I have a mongo cluster with 6 replica sets. 5 are fine, one is not. Each replica set has three members. Here is the rs.status()
for it:
{
"set" : "rs_5",
"date" : ISODate("2015-12-16T02:37:39Z"),
"myState" : 5,
"members" : [
{
"_id" : 0,
"name" : "mongo_rs_5_member_1:27018",
"health" : 1,
"state" : 5,
"stateStr" : "STARTUP2",
"uptime" : 33600,
"optime" : Timestamp(0, 0),
"optimeDate" : ISODate("1970-01-01T00:00:00Z"),
"lastHeartbeat" : ISODate("2015-12-16T02:37:38Z"),
"lastHeartbeatRecv" : ISODate("2015-12-16T02:37:37Z"),
"pingMs" : 0,
"lastHeartbeatMessage" : "initial sync need a member to be primary or secondary to do our initial sync"
},
{
"_id" : 1,
"name" : "mongo_rs_5_member_2:27019",
"health" : 1,
"state" : 3,
"stateStr" : "RECOVERING",
"uptime" : 33842,
"optime" : Timestamp(1449898728, 18),
"optimeDate" : ISODate("2015-12-12T05:38:48Z"),
"lastHeartbeat" : ISODate("2015-12-16T02:37:37Z"),
"lastHeartbeatRecv" : ISODate("2015-12-16T02:37:37Z"),
"pingMs" : 3,
"lastHeartbeatMessage" : "still syncing, not yet to minValid optime 566bb328:3"
},
{
"_id" : 2,
"name" : "mongo_rs_5_member_3:27020",
"health" : 1,
"state" : 5,
"stateStr" : "STARTUP2",
"uptime" : 33845,
"optime" : Timestamp(1449898728, 18),
"optimeDate" : ISODate("2015-12-12T05:38:48Z"),
"errmsg" : "still syncing, not yet to minValid optime 566bb327:1",
"self" : true
}
],
"ok" : 1
}
In the logs, I see stuff like:
Wed Dec 16 02:40:34.033 [rsMgr] replSet I don't see a primary and I can't elect myself
and
Tue Dec 15 21:41:27.686 [rsSync] replSet initial sync need a member to be primary or secondary to do our initial sync
Here is rs.conf():
{
"_id" : "rs_5",
"version" : 125967,
"members" : [
{
"_id" : 0,
"host" : "mongo_rs_5_member_1:27018",
"priority" : 3
},
{
"_id" : 1,
"host" : "mongo_rs_5_member_2:27019",
"priority" : 2
},
{
"_id" : 2,
"host" : "mongo_rs_5_member_3:27020"
}
]
}
It has been like this for a number of days.
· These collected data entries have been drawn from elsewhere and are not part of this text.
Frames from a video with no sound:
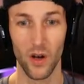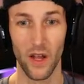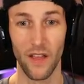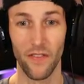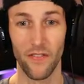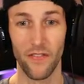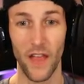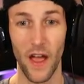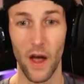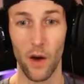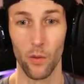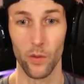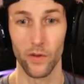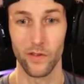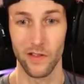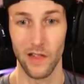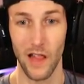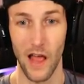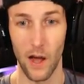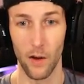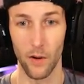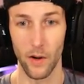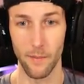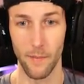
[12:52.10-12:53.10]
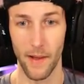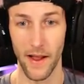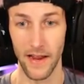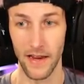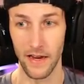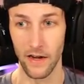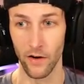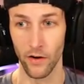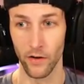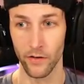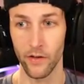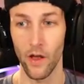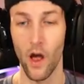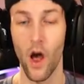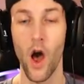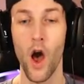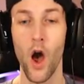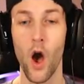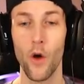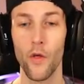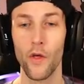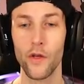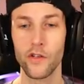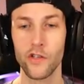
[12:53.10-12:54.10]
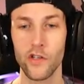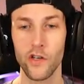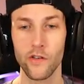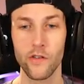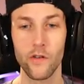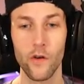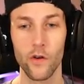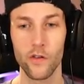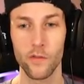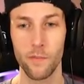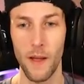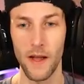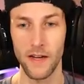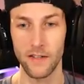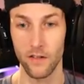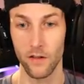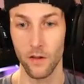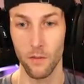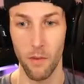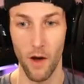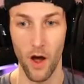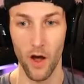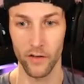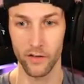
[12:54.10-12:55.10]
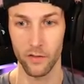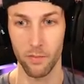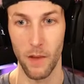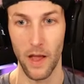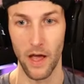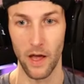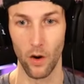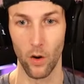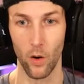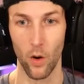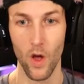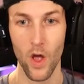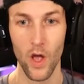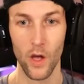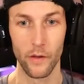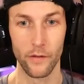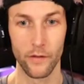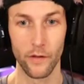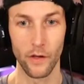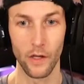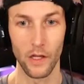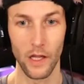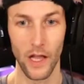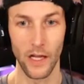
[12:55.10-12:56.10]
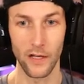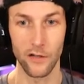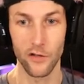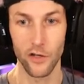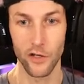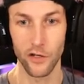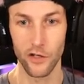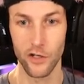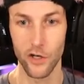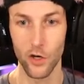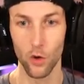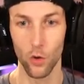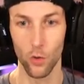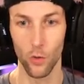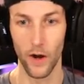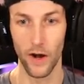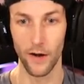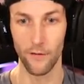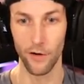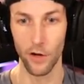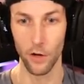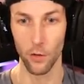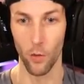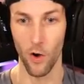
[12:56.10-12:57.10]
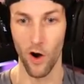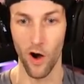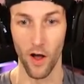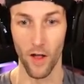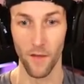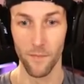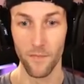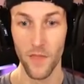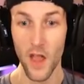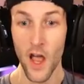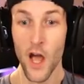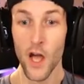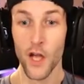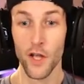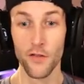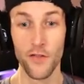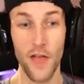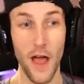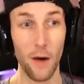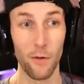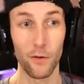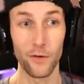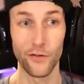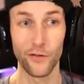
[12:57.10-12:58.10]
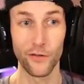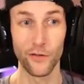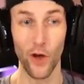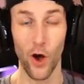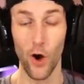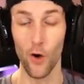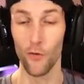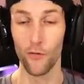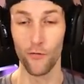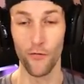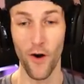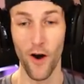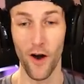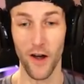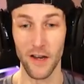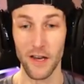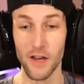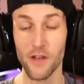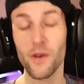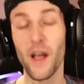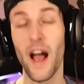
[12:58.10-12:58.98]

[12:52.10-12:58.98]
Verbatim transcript: Okay, that was loud in my ears. Oh, this just goes back to the boss battle. So you can, like, just do it whenever you want. That was so fun.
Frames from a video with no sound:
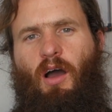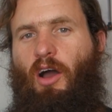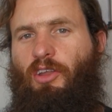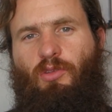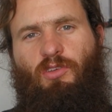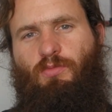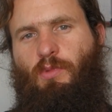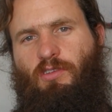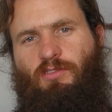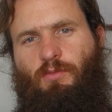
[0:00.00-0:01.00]
I don't use
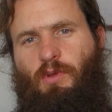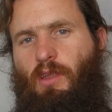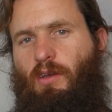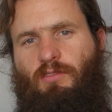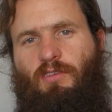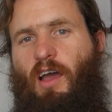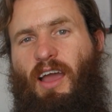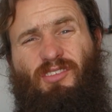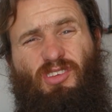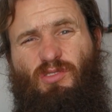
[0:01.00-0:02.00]
Microsoft Windows. I
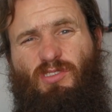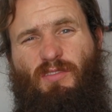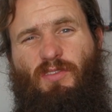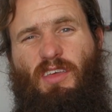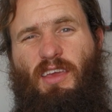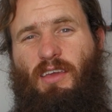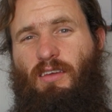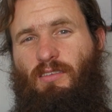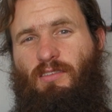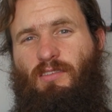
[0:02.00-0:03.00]
haven't used it for
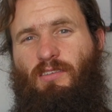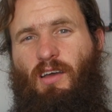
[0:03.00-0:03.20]
years.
The cpu and the network are showing no real movement indicating that nothing is happening. Obviously, I'd like to not lose data, what do I need to do to get this back to a healthy PRIMARY/SECONDARY/SECONDARY replica set.
Best Answer
I was able to resolve this by Breaking the Mirror. Essentially, I picked one of the members, turned it off, removed the /data/local* files, turned it on, and did a
rs.initiate()
. At this point, I was a replica set of 1 (myself) and primary (obviously). Then, for the other two guys, I turned them off, wiped their entire /data/* files and turned them back on. From the original primary member, I simply added added the two new guys withrs.add("mongo_rs_5_member_1:27018")
andrs.add("mongo_rs_5_member_2:27019")
. Then the primary synced all the content to the other guys (many hours) and the replica set was health. No more errors in the relevant application.